Z uniesioną brwią czekałam, aż skończy się popisywać, a potem gdy byłam pewna że mi się przygląda wykonałam całkiem przyzwoity szpagat. Chłopak patrzył przez sekundę na mnie z uznaniem, lecz gdy dostrzegł moje spojrzenie tylko prychnął, a ja zachichotałam.
Po rozgrzewce Paulina pokazała nam kroki, które mamy przećwiczyć. W momencie gdy opanowywaliśmy jakąś część, otrzymywaliśmy kolejne ćwiczenia i w ten sposób powstał pierwszy układ.
Cały trening trwał może z półtorej godziny, gdy nauczycielka ponownie klasnęła dwa razy w dłonie.
- Bardzo dobrze wam idzie - przyznała - Jak na razie nie zauważam u ciebie żadnych braków, Alicjo, dlatego za tydzień pomęczymy się z nowym układem. Miłego wieczoru.
- Nawzajem! - odpowiedzieliśmy równocześnie i odeszliśmy w kierunku internatu.
- I jak ci się podobał pierwszy trening? - zapytał Kacper.
- Było całkiem ciekawie, ale mój partner ma chyba kulawą nogę - zażartowałam, a on zaczął mnie gonić korytarzem.
- Ja ci dam kulawą nogę! - powtórzył, gdy zatrzymał mnie na schodach i zaczął łaskotać.
Nasza głupawka trwała by może jeszcze z półgodziny, gdyby nie zeszła do nas Angela.
- Tu jesteś! Wszędzie cię szukałam! - zawołała dziewczyna, a potem uwiesiła się na jego szyi. Była wyraźnie roztrzęsiona.
- Co jest Angela? Stało się coś? - spytał zaniepokojony.
Para zapominając o mojej obecności zaczęła rozmowę:
- Kacper, on nie wrócił! - rozpłakała się nagle - On nie wrócił z misji, coś musiało mu się stać!
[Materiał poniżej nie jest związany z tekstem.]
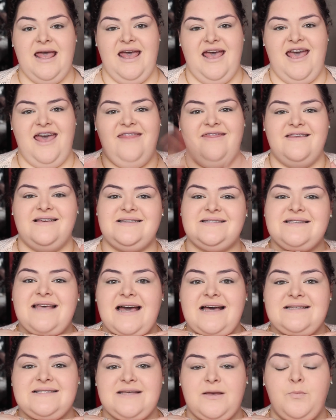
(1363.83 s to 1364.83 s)
And this,
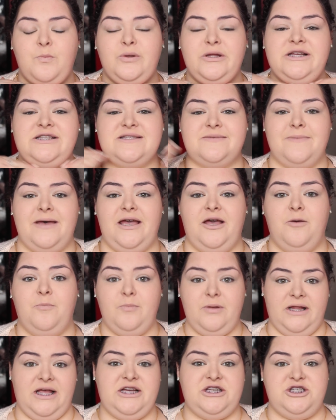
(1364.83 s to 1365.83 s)
guys, completes my
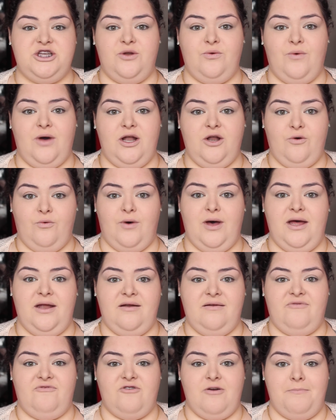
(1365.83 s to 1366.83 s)
Complexion
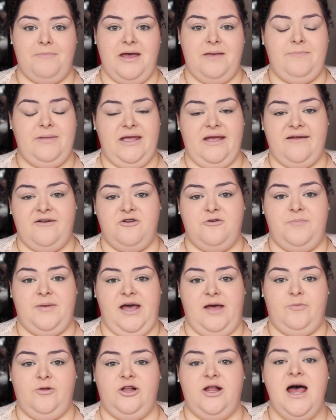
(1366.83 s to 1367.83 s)
101 from my beginner
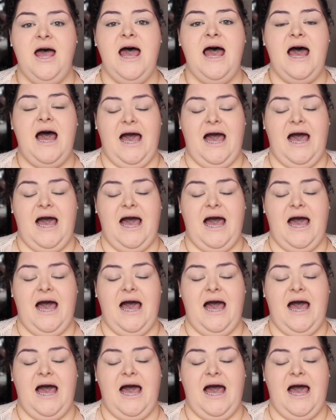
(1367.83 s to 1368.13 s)
Bible.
- Angela, spokojnie, oddychaj. Kto nie wrócił?
- Szymon! - odpowiedziała i już kompletnie się rozkleiła. Kacper przytulił ją czule, a ona wcisnęła głowę w jego ramię.
Gdy niewiele myśląc wybiegłam na zewnątrz, oboje osunęli się na podłogę nawet od siebie się nie odrywając na centymetr.
CZYTASZ
Nieprzyjaciel
Action|Jestem w trakcie poprawy błędów| betuje: HAAAAX, za co bardzo dziękuję. "Chodzi o to, że wciąż uważasz, że mamy wybór w kwestii dobra i zła. Tak naprawdę wszyscy jesteśmy tacy sami, chcemy tego samego. Skrycie pragniemy potęgi i władzy. Ty też jej...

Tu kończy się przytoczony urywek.